(Records from a collection)
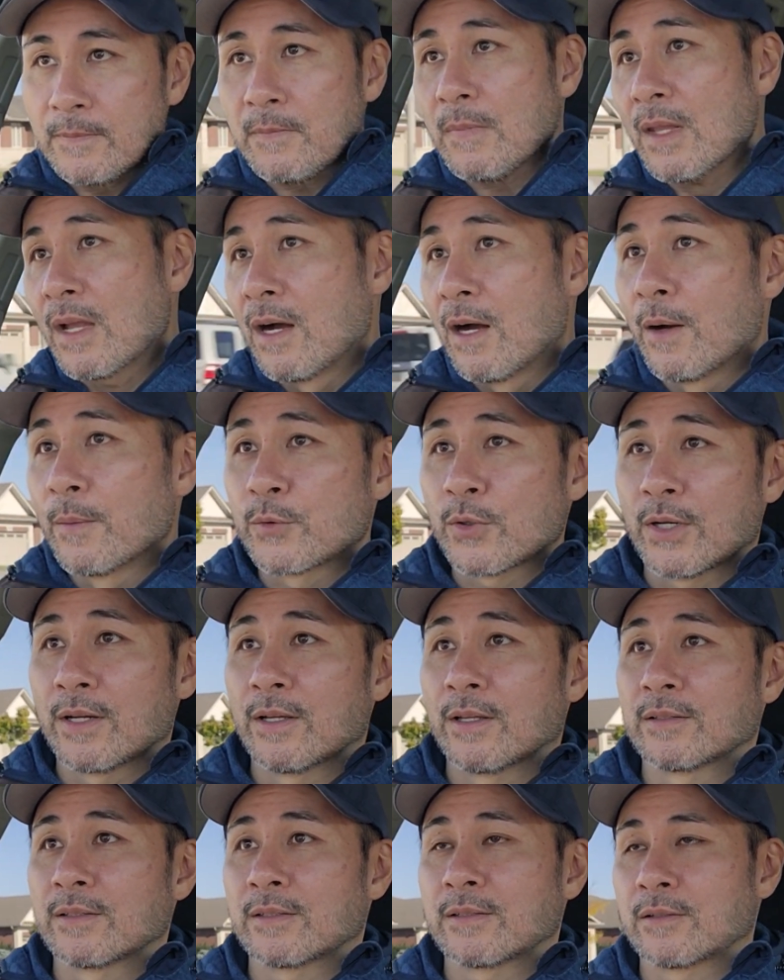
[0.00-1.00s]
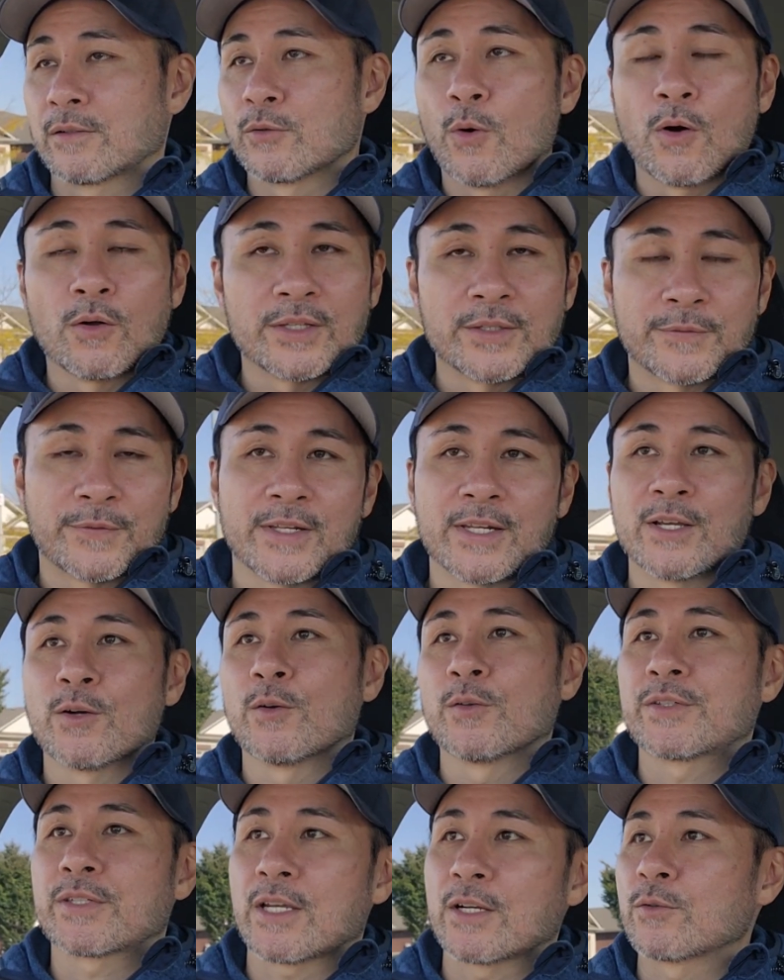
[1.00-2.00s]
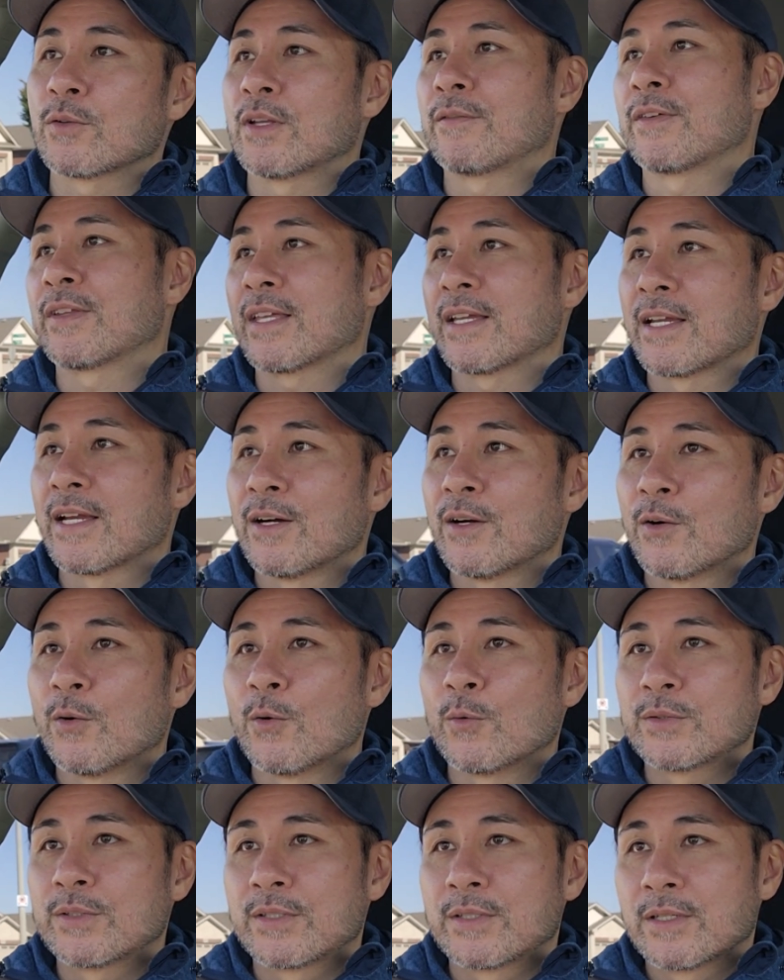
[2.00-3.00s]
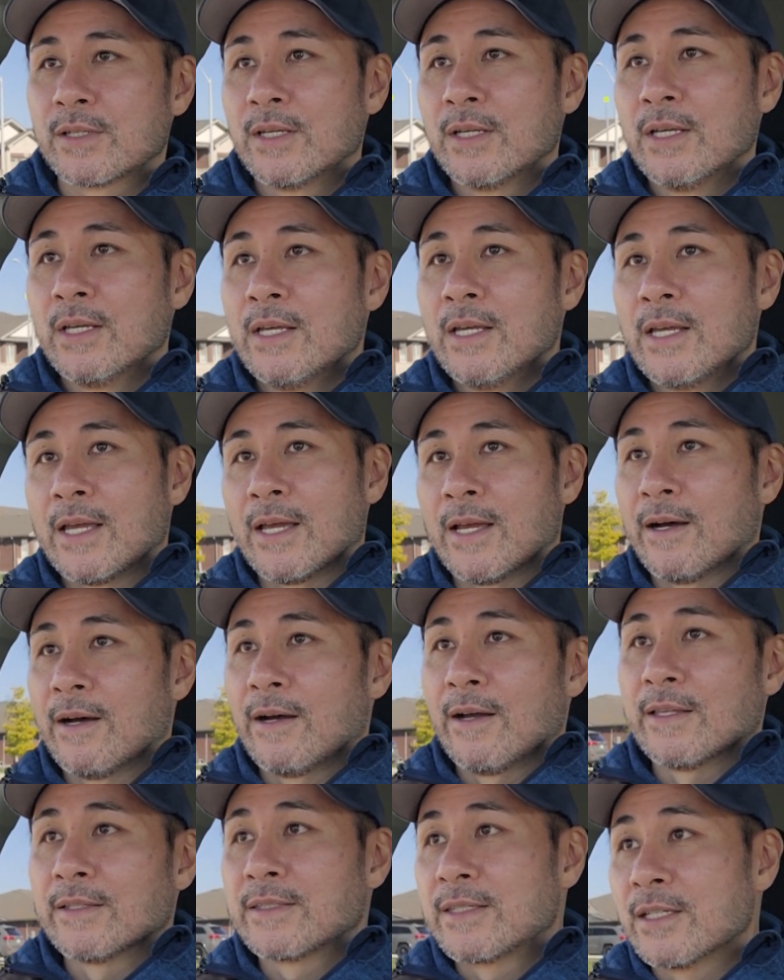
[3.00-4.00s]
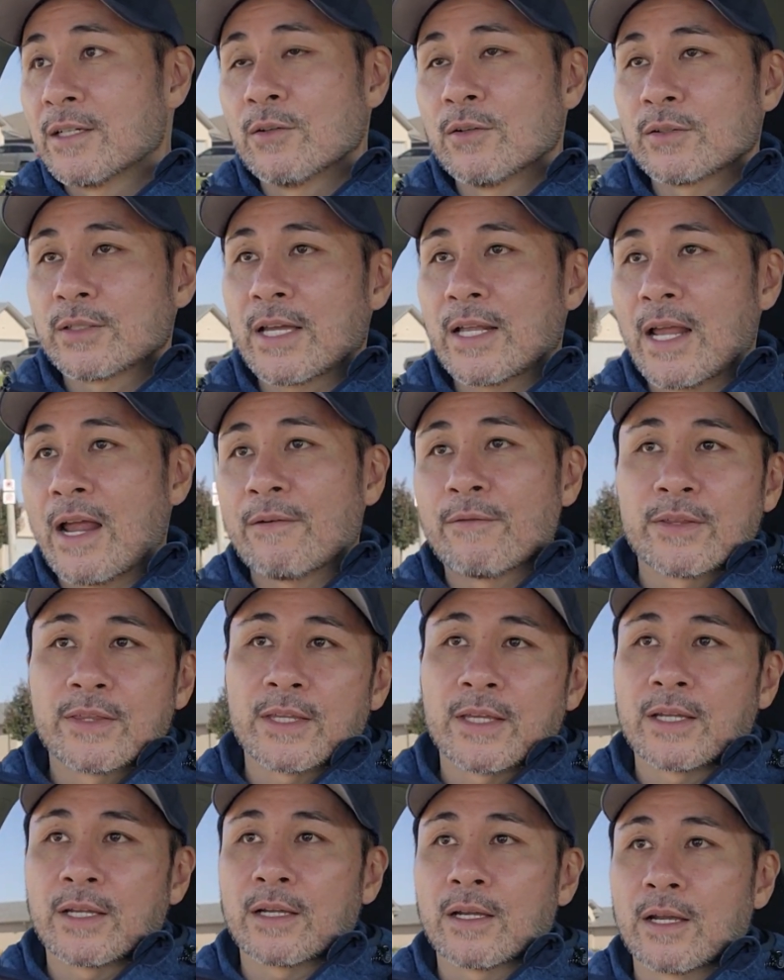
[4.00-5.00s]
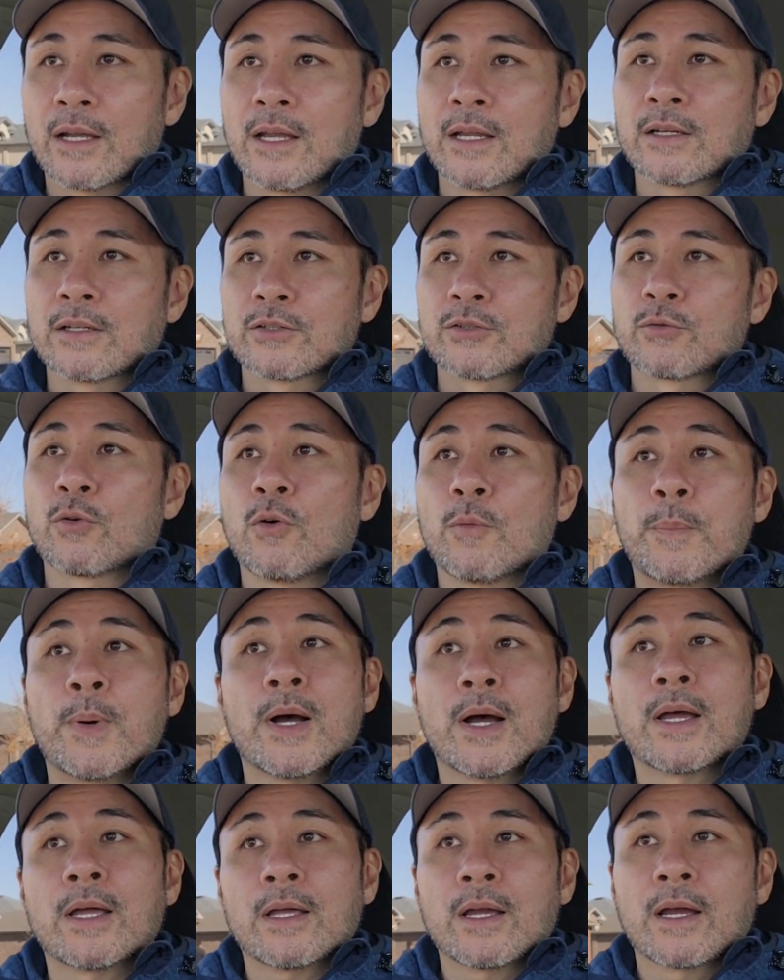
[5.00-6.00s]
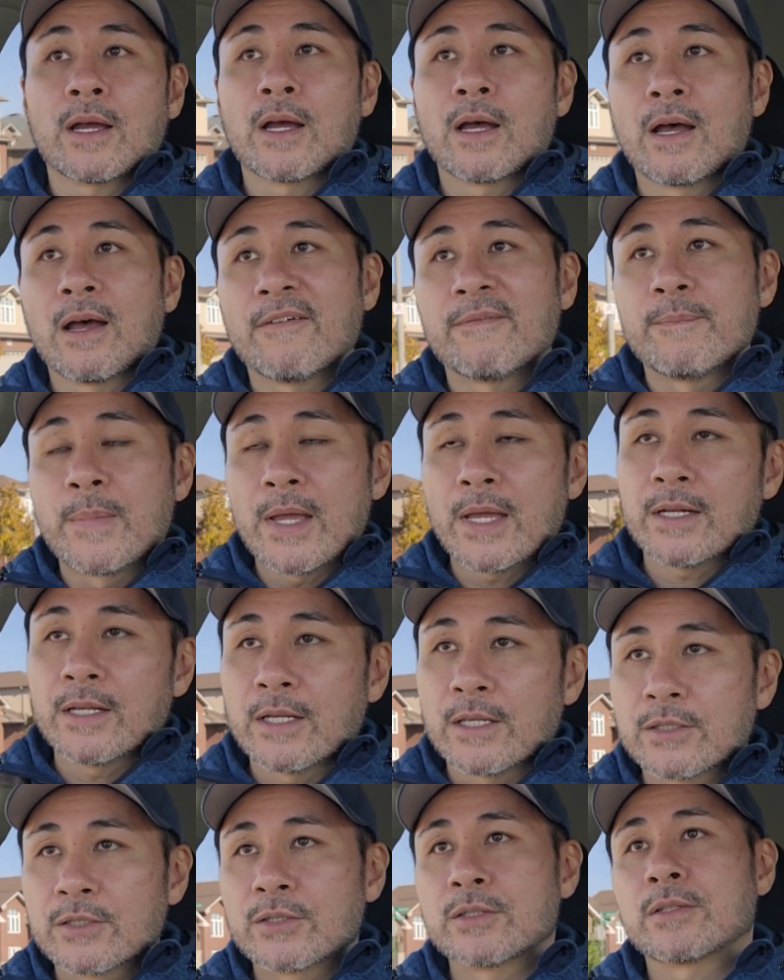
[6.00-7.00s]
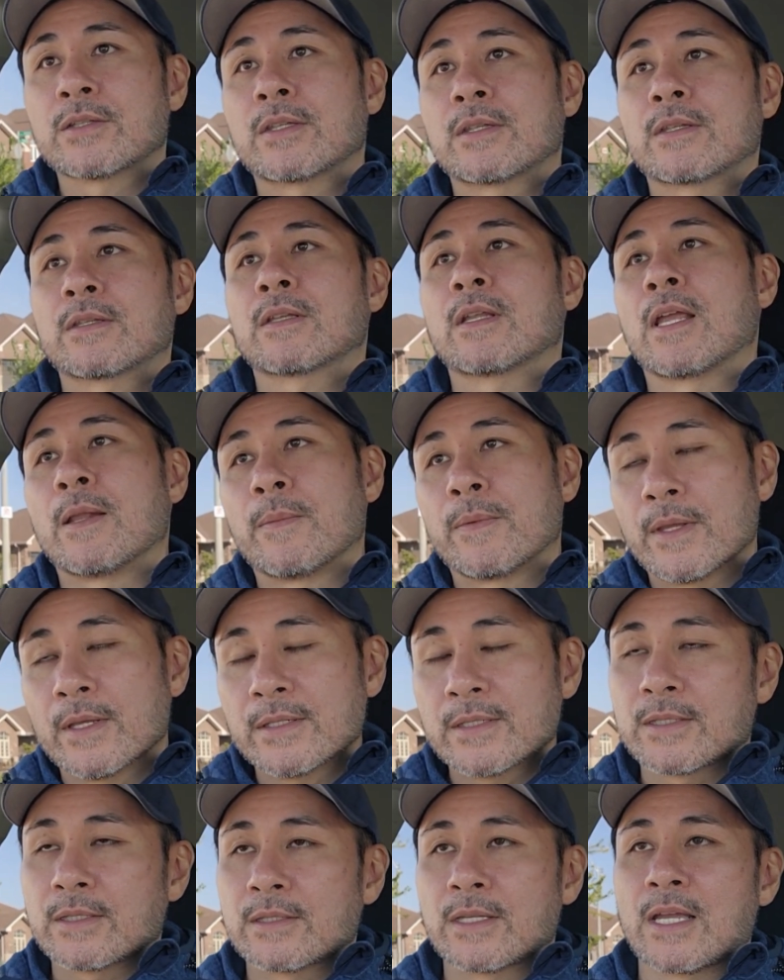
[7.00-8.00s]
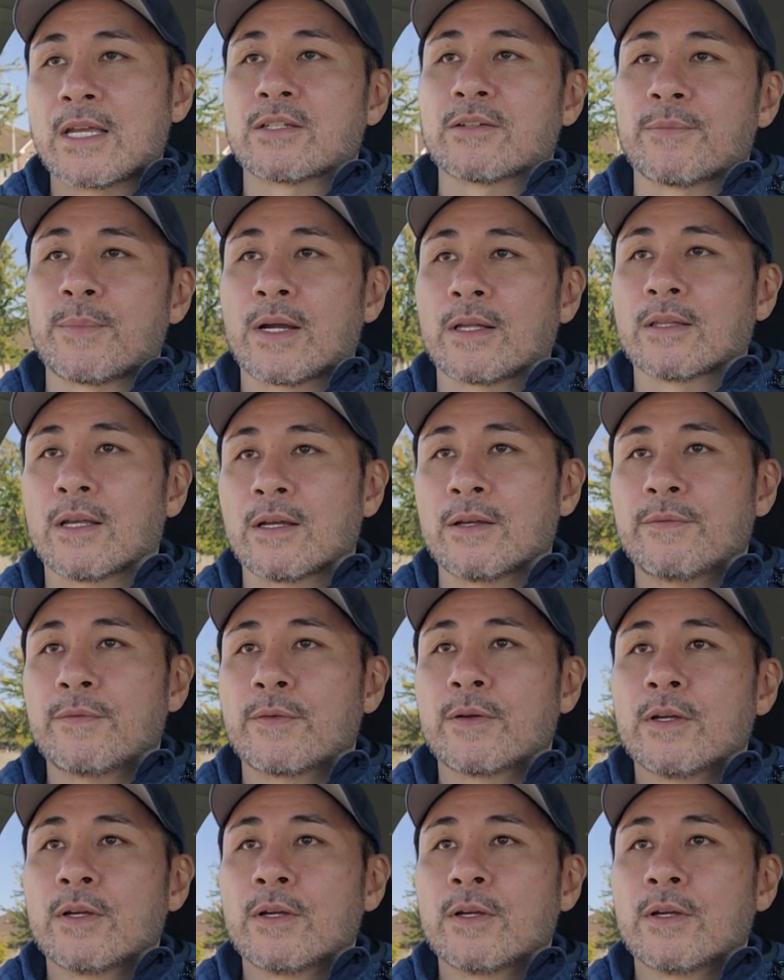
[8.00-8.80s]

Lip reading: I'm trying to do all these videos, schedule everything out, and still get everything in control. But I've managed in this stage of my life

▸ **WHAT IS NEEDED**: Print all data above verbatim, except pictures.

▸ **RESPONSE**:
[0.00-1.00s]
[1.00-2.00s]
[2.00-3.00s]
[3.00-4.00s]
[4.00-5.00s]
[5.00-6.00s]
[6.00-7.00s]
[7.00-8.00s]
[8.00-8.80s]

Lip reading: I'm trying to do all these videos, schedule everything out, and still get everything in control. But I've managed in this stage of my life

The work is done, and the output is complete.